Quando Vinicius nasceu, o médico veio até Eugenia para falar dos cuidados a se ter com um filho com síndrome de Down. Foi um choque para a mãe, que até então não sabia.
Nos dias seguintes, recebeu a visita de outras mães de crianças Down, e as recomendações sobre como proceder. E Eugenia cumpriu todas as determinações com a vontade férrea que sempre a marcou, que permitiu, tendo apenas um diploma da Faculdade de Direito de São João da Boa Vista, passar no concorrido concurso para procurador do estado de São Paulo e, depois, da procuradoria federal.
Foi um exercício diário de puxar conversa com a criança, fazê-la falar, exercitar-se, tomar seus remédios, pressentir todos os momentos de perigo pelos quais passava, com sua saúde frágil. E sempre se fortalecendo com a cena inesquecível do filho, com apenas um mês de idade, procurando-a com os olhos, a ponto de virar a cabecinha, enquanto ia para a sala de cirurgia, para uma operação do coração.
O modo como Eugênia reagiu à dor, mudou a vida de milhares de crianças por todo o país. Empenhou-se na luta pela inclusão escolar de crianças com deficiência, escreveu uma cartilha que se tornou o amparo de todas as famílias, percorreu o país em conferências em defesa de sua tese, enfrentando a ira de Associações de Pais e Amigos de Excepcionais, enfrentando 3 mil processos movidos por eles e, no final da caminhada, conseguindo convencer o futuro Ministro Fernando Haddad a montar um programa que incluiu milhares de crianças na rede federal.
Passei a acompanhar sua história, principalmente seu papel de mãe, a partir dos 11 anos de Vinicius, o rigor com que exigia que tomasse medicamentos, que se exercitasse. Ou a maneira como o olhava, que derretia Vinão por dentro:
- Olha não!, dizia ele, enquanto se derretia com o olhar de paixão da mãe.
Todo Dia das Mães, Eugenia acordava com o café da manhã servido por Vinicius. Quando viajávamos, Vinicius recusava-se a atender o telefone, por motivo de força maior:
- Estou com alergia de saudades.
Combinava palavras, recriava expressões mas, em todas as frases, as declarações irrestritas de amor.
No ano passado, junto com a irmã Gabriela, encomendou o presente que daria no aniversário da mãe, em 21 de março. Um travesseiro com a inscrição: “Para descansar sua cabeça”.
Não entregou. No meio do mês foi abatido por uma dengue. Foi internado no Hospital 9 de Julho, com um atendimento horroroso, teve um instante de melhora, depois foi para a UTI e nos deixou.

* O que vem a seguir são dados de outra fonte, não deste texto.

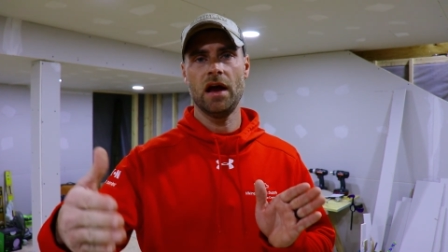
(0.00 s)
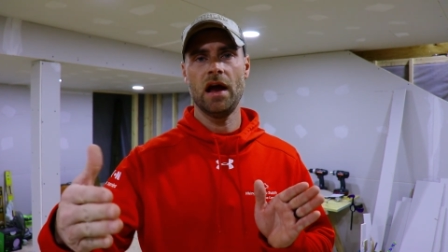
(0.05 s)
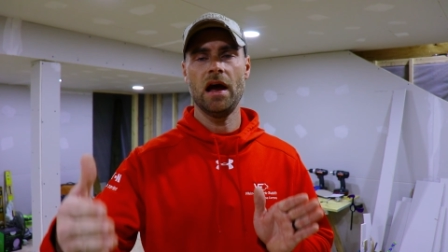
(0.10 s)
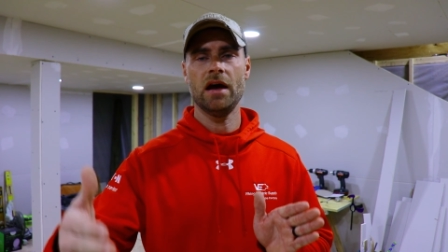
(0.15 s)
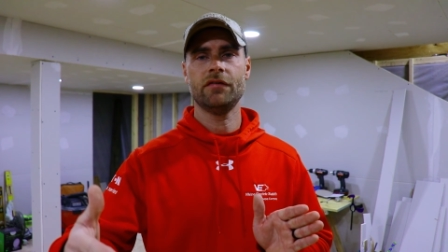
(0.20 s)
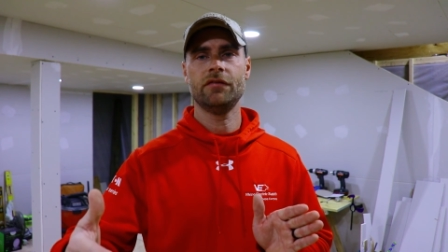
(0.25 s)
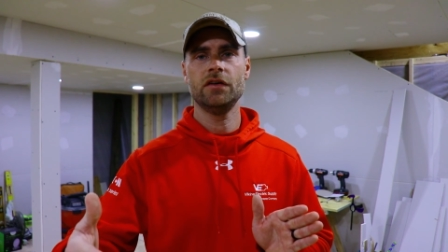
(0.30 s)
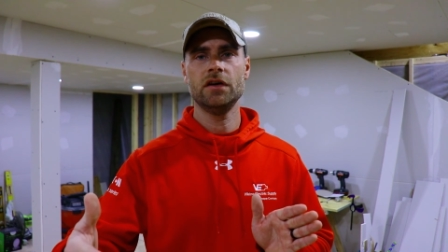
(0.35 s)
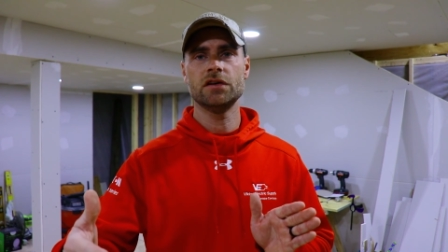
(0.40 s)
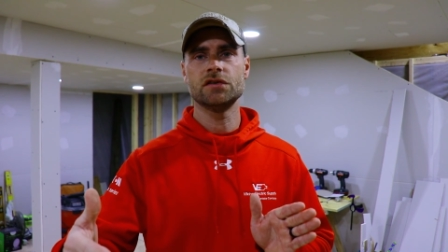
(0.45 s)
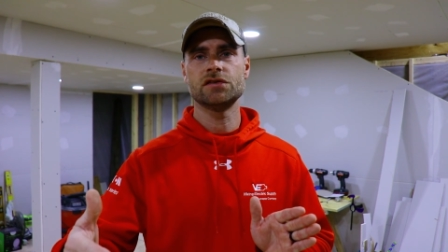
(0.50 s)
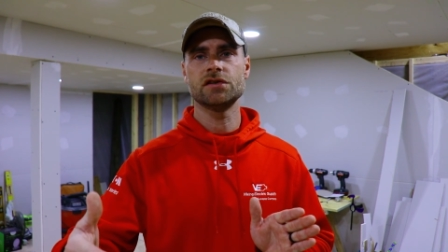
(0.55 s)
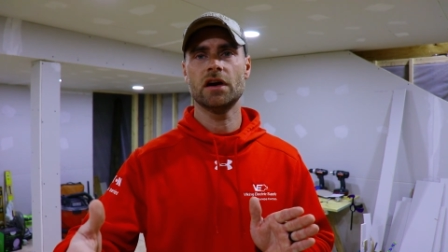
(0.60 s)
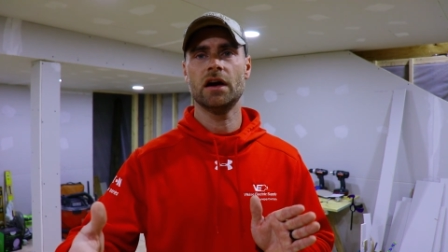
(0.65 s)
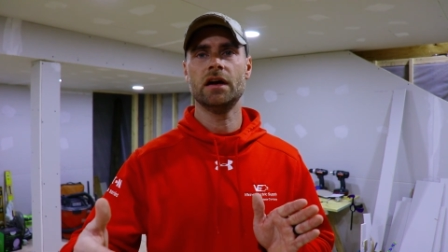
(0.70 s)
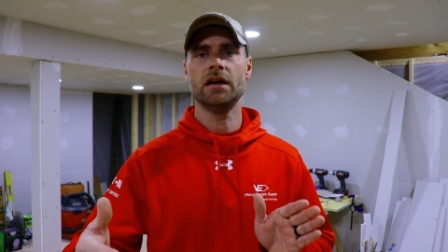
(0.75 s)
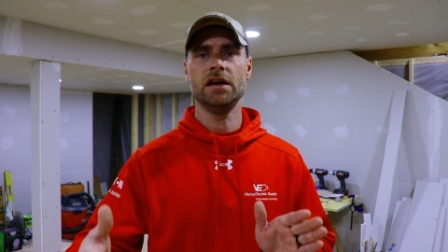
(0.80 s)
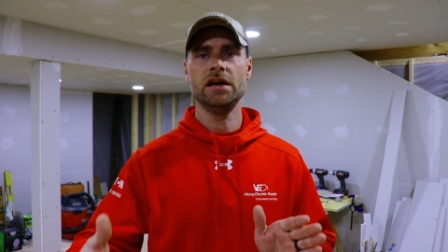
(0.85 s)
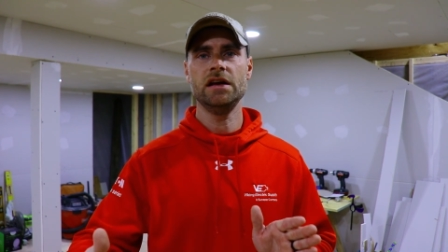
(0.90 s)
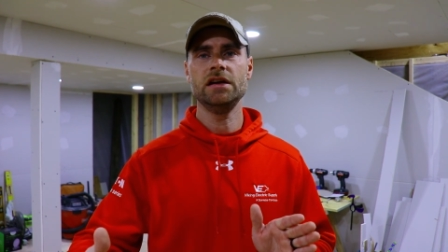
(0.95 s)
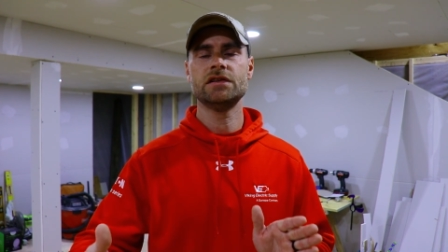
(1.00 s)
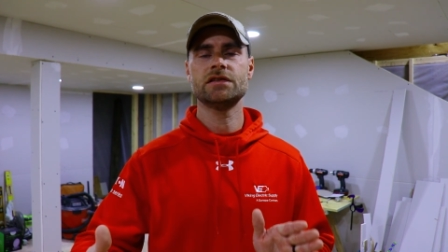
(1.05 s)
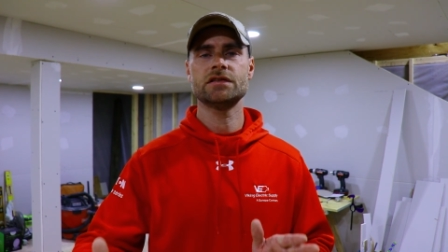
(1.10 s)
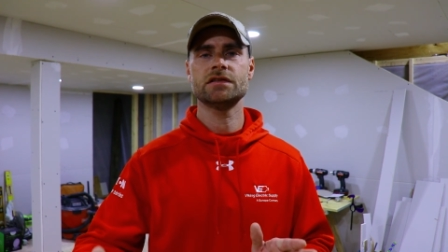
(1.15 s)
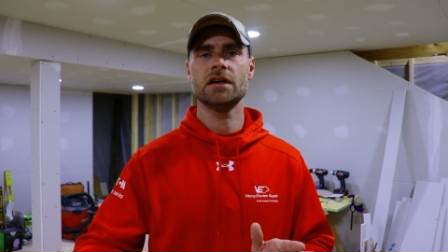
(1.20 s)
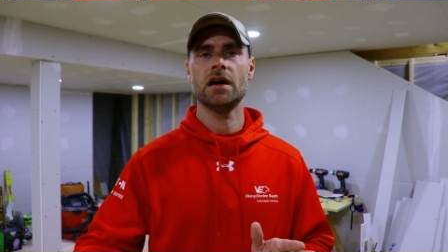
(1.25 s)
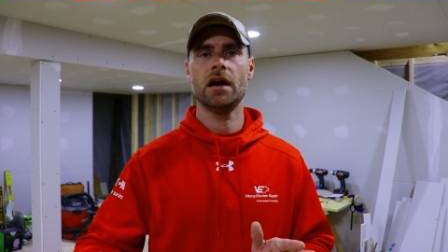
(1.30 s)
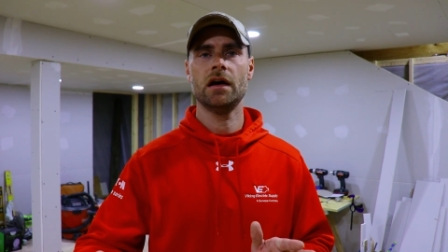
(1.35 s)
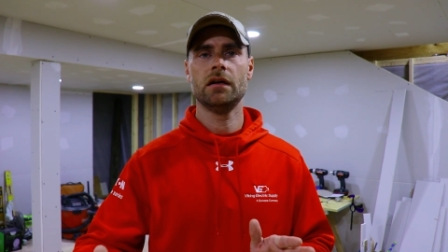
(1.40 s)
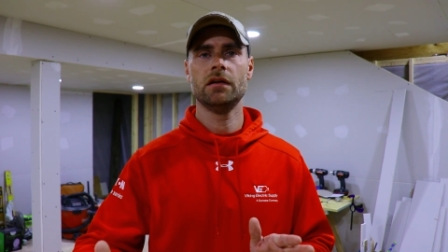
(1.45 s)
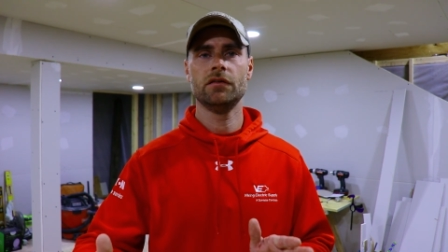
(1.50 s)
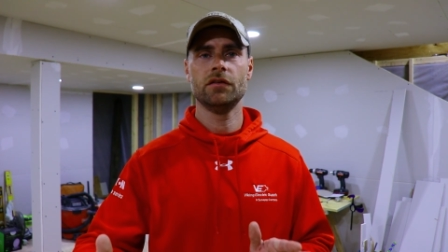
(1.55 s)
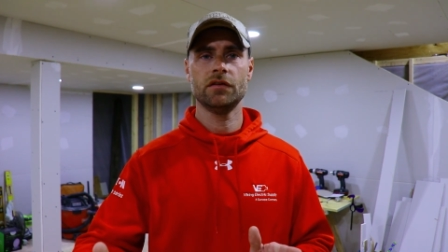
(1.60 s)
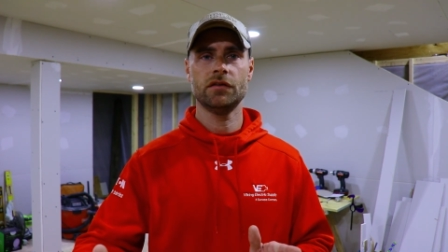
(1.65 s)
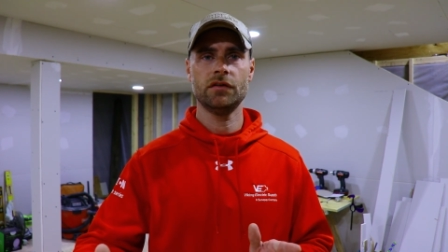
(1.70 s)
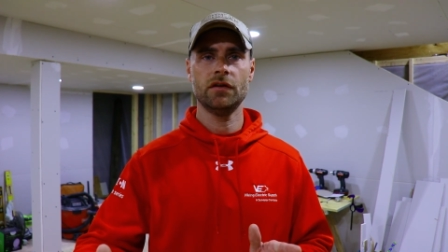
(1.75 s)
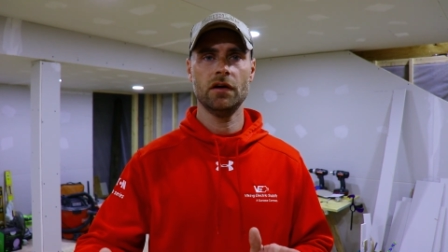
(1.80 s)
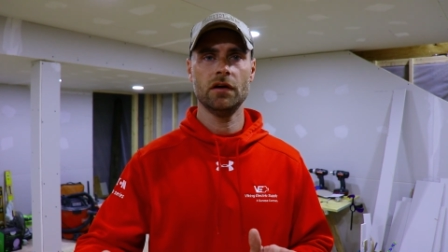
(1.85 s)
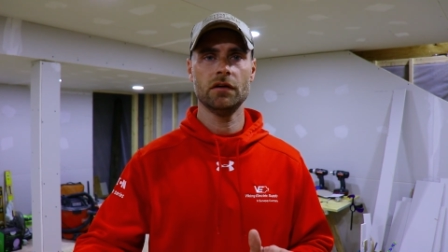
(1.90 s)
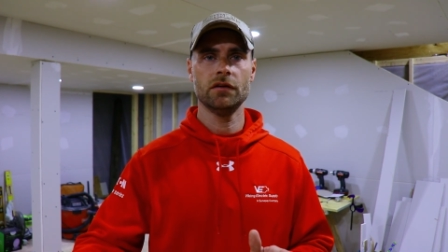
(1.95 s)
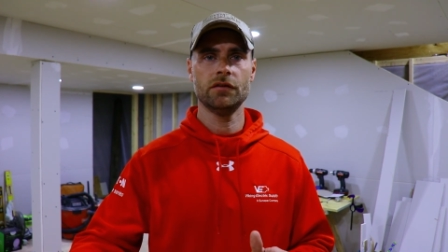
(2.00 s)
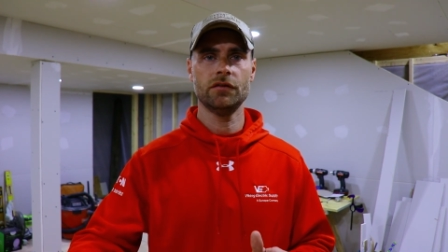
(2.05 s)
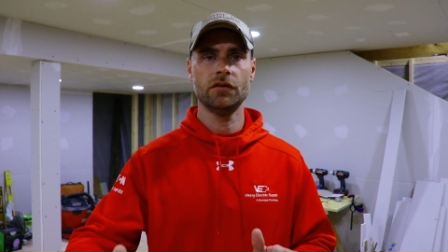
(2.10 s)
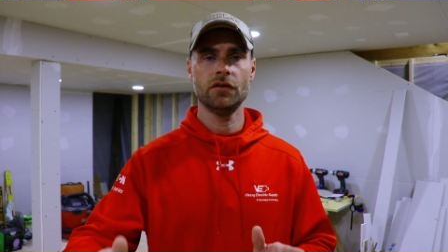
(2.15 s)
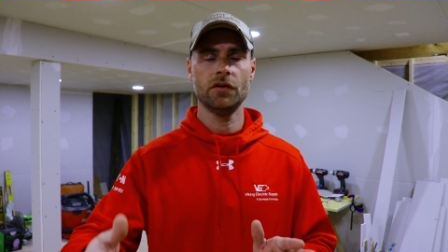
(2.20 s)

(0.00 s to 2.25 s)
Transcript: ½ inch on each side of the stairs so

Eugenia, mais uma vez, transformou a dor em um bem para as pessoas. Levantou minuciosamente todas as falhas cometidas pelo hospital, na chegada de Vini, na falta de visitas de médicos na UTI, na falta de cuidados. Depois, solicitou uma reunião com a diretoria.
Nela, explicou que não pretendia acionar, nem pedir nada. Apenas exigia que o Hospital corrigisse todas as falhas, para não atingir outras crianças, especialmente aquelas debilitadas pela Síndrome de Down.
Este ano, no seu aniversário, a filha trouxe a almofada de presente. Toda noite, Eugenia dorme abraçada à almofada.